Submitting Data Quality Application

Since Checkita framework is based on Spark, it runs as an ordinary Spark application using spark-submit command. And as any Spark application, Checkita applications can be run both locally and on a cluster (in client or cluster mode).

However, Checkita applications require some command line arguments to be passed on startup. These are:

-a - Required. Path to HOCON file with application settings: application.conf. Note, that name of the file may vary, but usually aforementioned name is used.
-j - Required. List of paths to job configuration files. Paths must be separated by commas. Hocon format supports configuration merging, therefore, it is possible to define different parts of job configuration in separate files and reuse some common configuration sections.
-d - Optional. Datetime for which the Data Quality job is being run. Date string must conform to format specified in referenceDateFormat parameter of the application settings. If date is not provided on startup, then it will be set to application start date. This parameter is ignored when running streaming application.
-l - Optional. Flag indicating that application should be run in local mode.
-s - Optional. Flag indicating that application will be run using Shared Spark Context. In this case application will get existing context instead of creating a new one. It is also quite important not to stop it upon job completion.
-m - Optional. Flag indicating that storage database migration must be performed prior results saving.
-e - Optional. Extra variables to be added to configuration files during prior parsing. These variables can be used in configuration files, e.g. to pass secrets. Variables are provided in key-value format: "k1=v1,k2=v2,k3=v3,..."".
-v - Optional. Application log verbosity. By default, log level is set to INFO.

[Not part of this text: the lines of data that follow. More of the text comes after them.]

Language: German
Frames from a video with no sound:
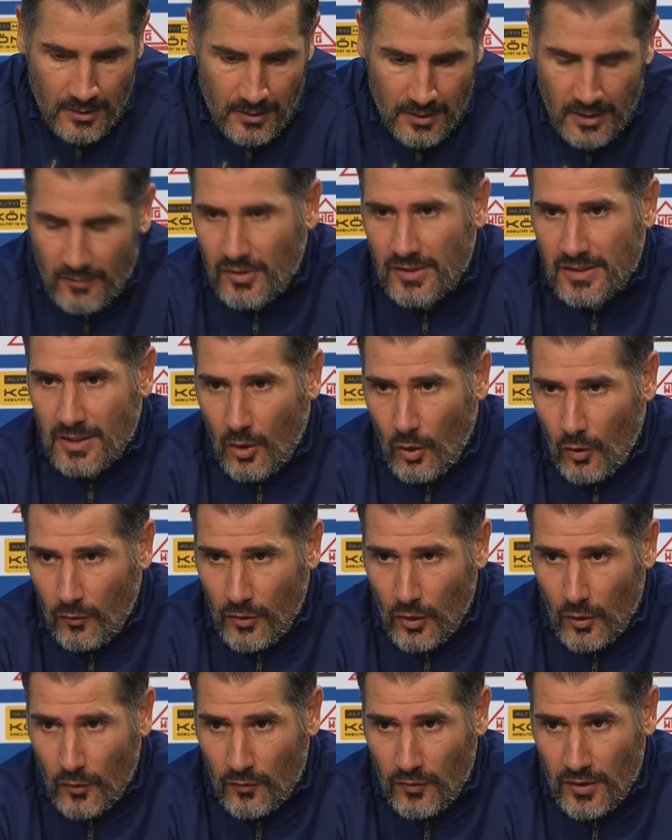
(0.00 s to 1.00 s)
ihr wisst auch,
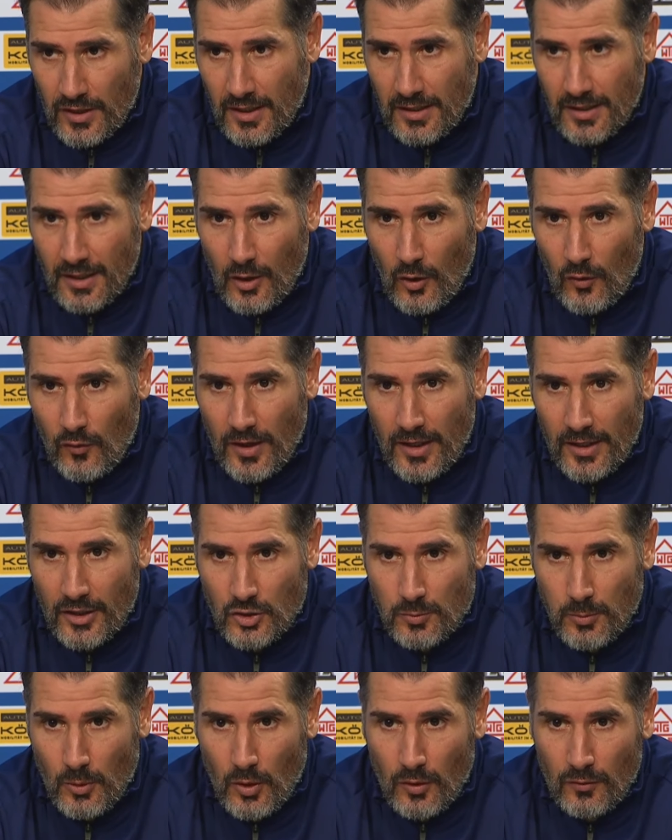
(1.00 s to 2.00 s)
wie oft wir dann darauf
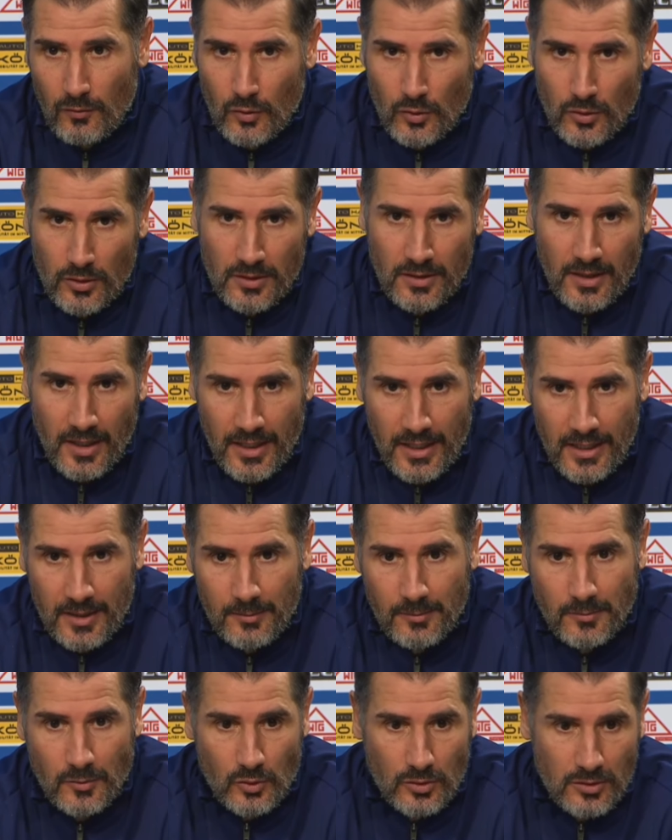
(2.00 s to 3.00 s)
angesprochen wurden,
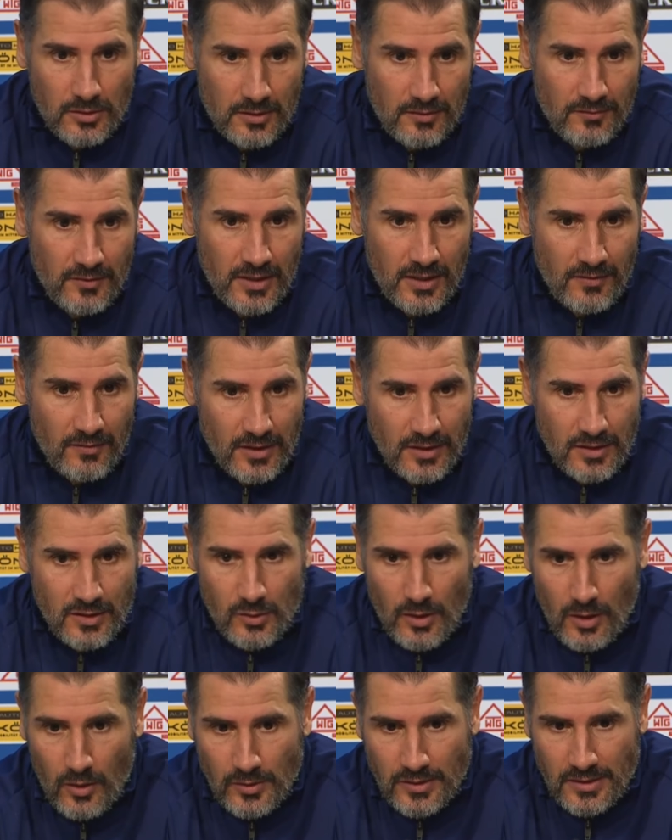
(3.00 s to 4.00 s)
heim und wir gewinnen
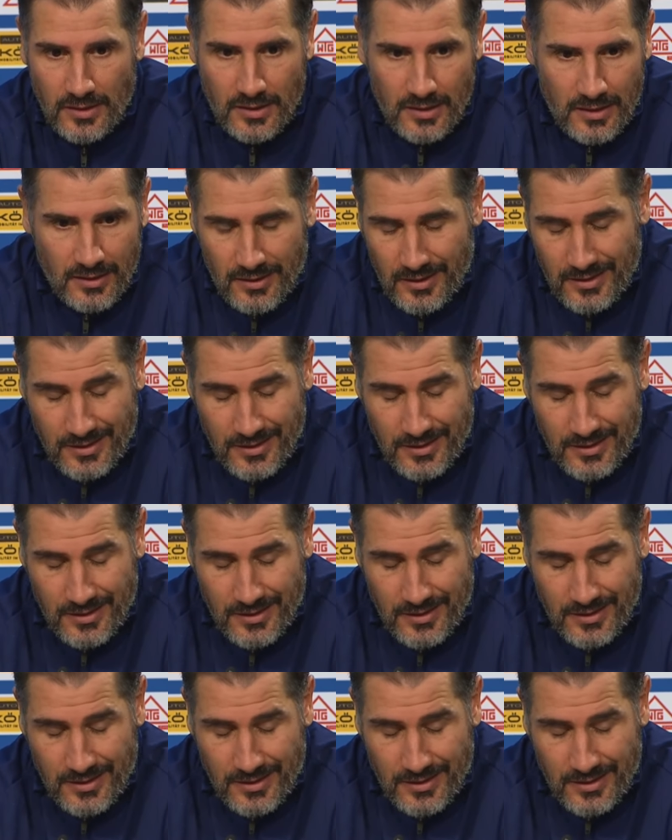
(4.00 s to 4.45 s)
zu Hause nicht.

There are two available applications to start:

Batch application: main class path is org.checkita.dqf.apps.batch.DataQualityBatchApp
Streaming application: main class path is org.checkita.dqf.apps.stream.DataQualityStreamApp

The following is an example of running an application in YARN in cluster mode. Framework storage database connection parameters are specified in application.conf and secrets may be passed either via environment variables or via extra variables argument. For more details see Usage of Environment Variables and Extra Variables.

export DQ_APPLICATION="<local or remote (HDFS, S3) path to application jar>"
export DQ_DEPENDENCIES="<local or remote (HDFS, S3) path to uber-jar with framework dependencies>"
export DQ_APP_CONFIG="<local or remote (HDFS, S3) path to application configuration file>"
export DQ_JOB_CONFIGS="<local or remote (HDFS, S3) paths to job configuration files separated by commas>"

# As configuration files are uploaded to driver and executors they will be located in working directories.
# Therefore, in application arguments it is required to list just their file names:
export DQ_APP_CONFIG_FILE=$(basename $DQ_APP_CONFIG)
export DQ_JOB_CONFIG_FILES="<job configuration files separated by commas (only file names)>"
export REFERENCE_DATE="2023-08-01"

# application entry point (executable class): org.checkita.dqf.apps.batch.DataQualityBatchApp
# --name spark-submit argument has a higher priority over application name set in `application.conf`

spark-submit\
   --class org.checkita.dqf.apps.batch.DataQualityBatchApp \
   --name "Checkita Data Quality" \
   --master yarn \
   --deploy-mode cluster \
   --num-executors 1 \
   --executor-memory 2g \
   --executor-cores 4 \
   --driver-memory 2g \
   --jars $DQ_DEPENDENCIES \
   --files "$DQ_APP_CONFIG,$DQ_DQ_JOB_CONFIGS" \
   --conf "spark.executor.memoryOverhead=2g" \
   --conf "spark.driver.memoryOverhead=2g" \
   --conf "spark.driver.maxResultSize=4g" \
   $DQ_APPLICATION \
   -a $DQ_APP_CONFIG_FILE \
   -j $DQ_JOB_CONFIG_FILES \
   -d $REFERENCE_DATE \
   -e "storage_db_user=some_db_user,storage_db_password=some_db_password"